Collected data entries:
===============

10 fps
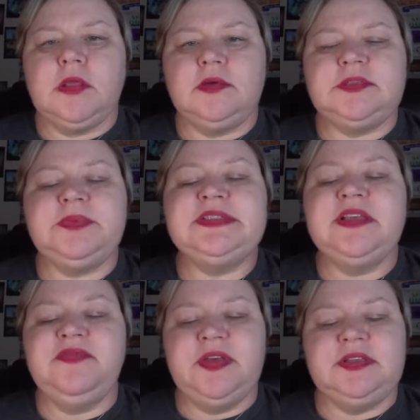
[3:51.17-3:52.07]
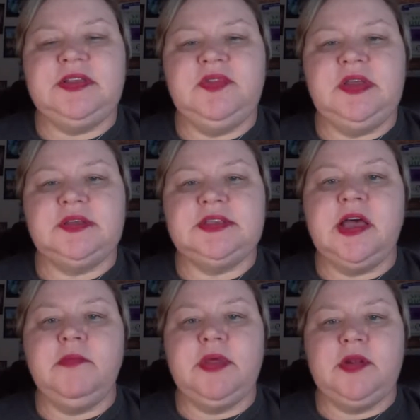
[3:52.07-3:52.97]
specifics of the
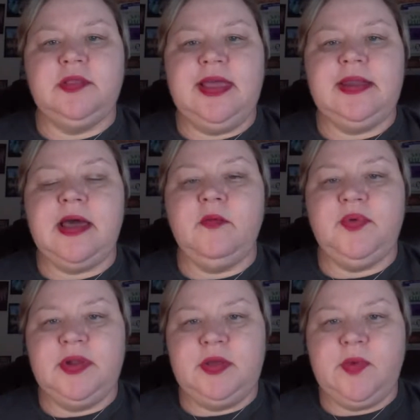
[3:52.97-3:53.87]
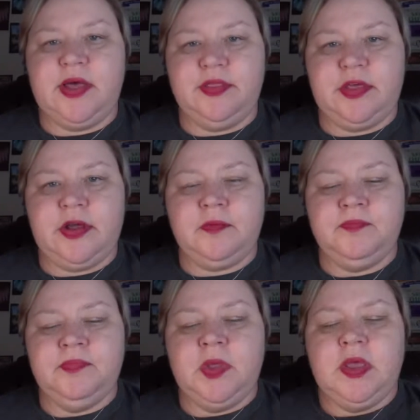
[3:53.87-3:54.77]
assignment are laid out pretty well there.
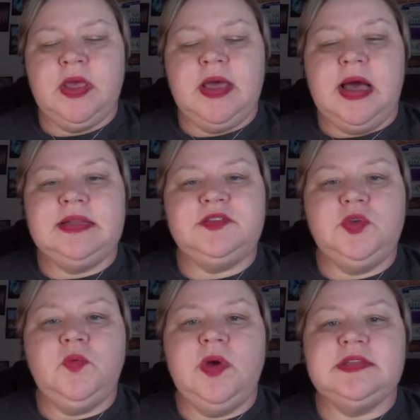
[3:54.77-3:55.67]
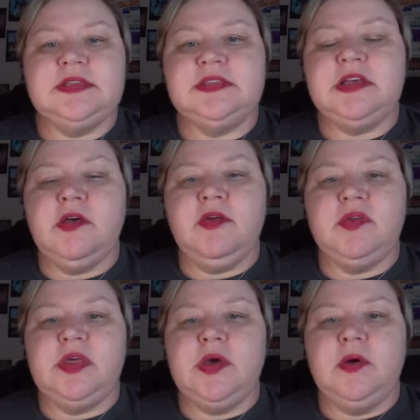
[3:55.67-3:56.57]
I do want to tell you,
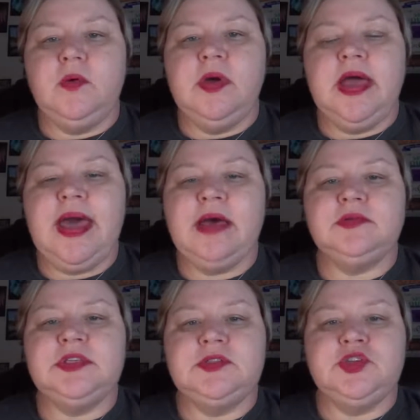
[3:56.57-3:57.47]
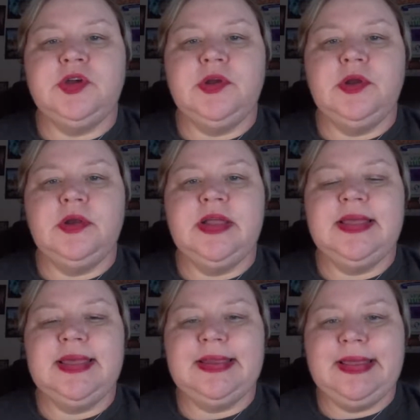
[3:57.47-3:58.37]
though, how to turn
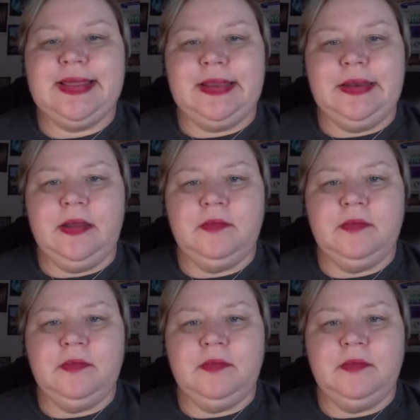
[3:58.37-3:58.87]
it in.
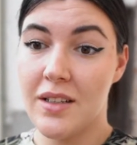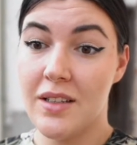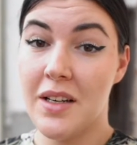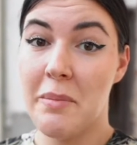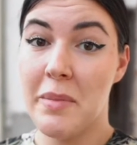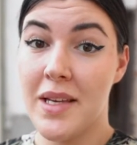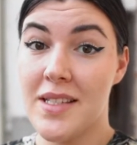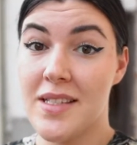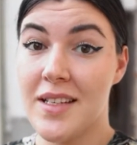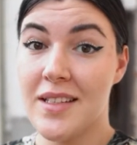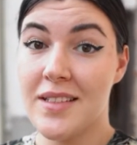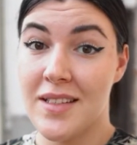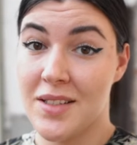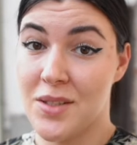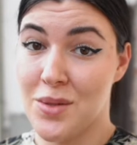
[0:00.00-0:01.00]
an amazing
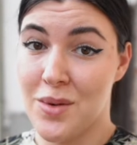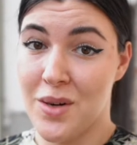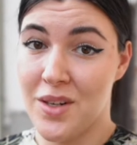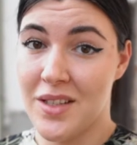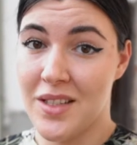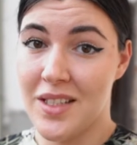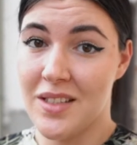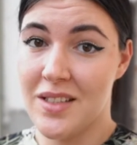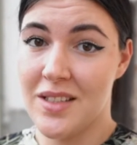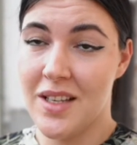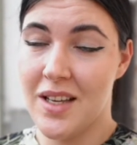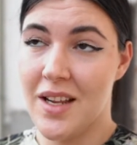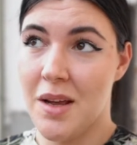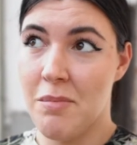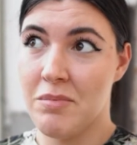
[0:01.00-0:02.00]
tattoo artist
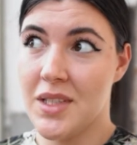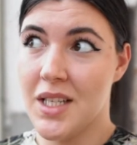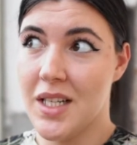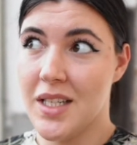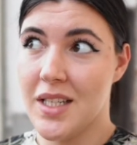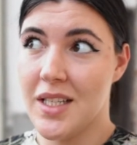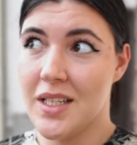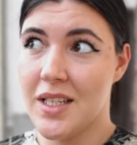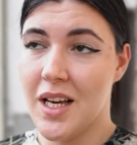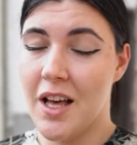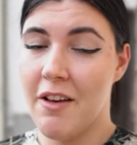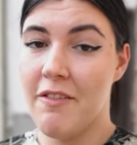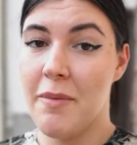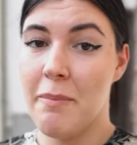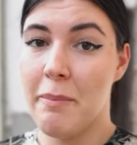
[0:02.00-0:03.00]
and I'm dying
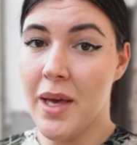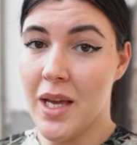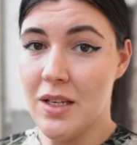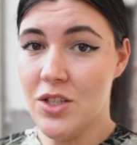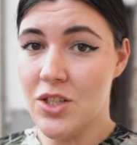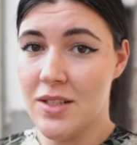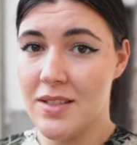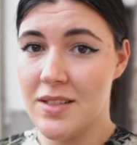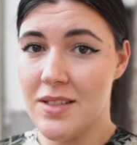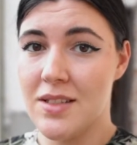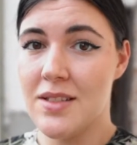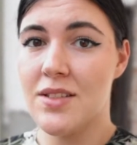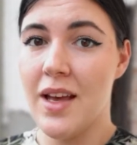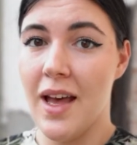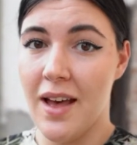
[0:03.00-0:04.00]
of impatience
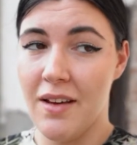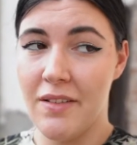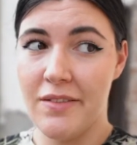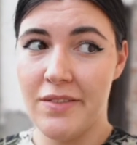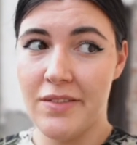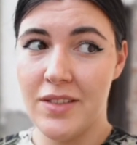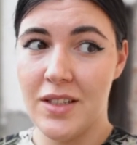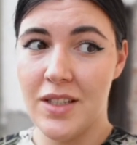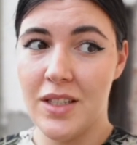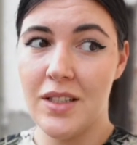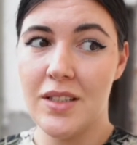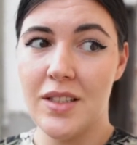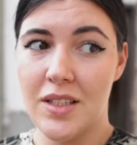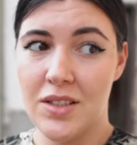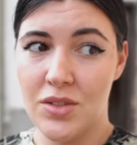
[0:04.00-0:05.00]
to have a
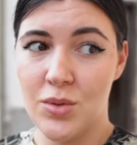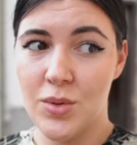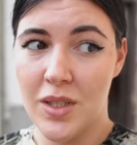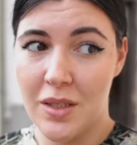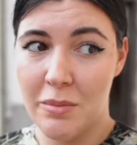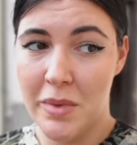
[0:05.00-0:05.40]
tattoo done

===============

Please restate the data word for word, leaving out any picture it holds.

10 fps
[3:51.17-3:52.07]
[3:52.07-3:52.97]
specifics of the
[3:52.97-3:53.87]
[3:53.87-3:54.77]
assignment are laid out pretty well there.
[3:54.77-3:55.67]
[3:55.67-3:56.57]
I do want to tell you,
[3:56.57-3:57.47]
[3:57.47-3:58.37]
though, how to turn
[3:58.37-3:58.87]
it in.
[0:00.00-0:01.00]
an amazing
[0:01.00-0:02.00]
tattoo artist
[0:02.00-0:03.00]
and I'm dying
[0:03.00-0:04.00]
of impatience
[0:04.00-0:05.00]
to have a
[0:05.00-0:05.40]
tattoo done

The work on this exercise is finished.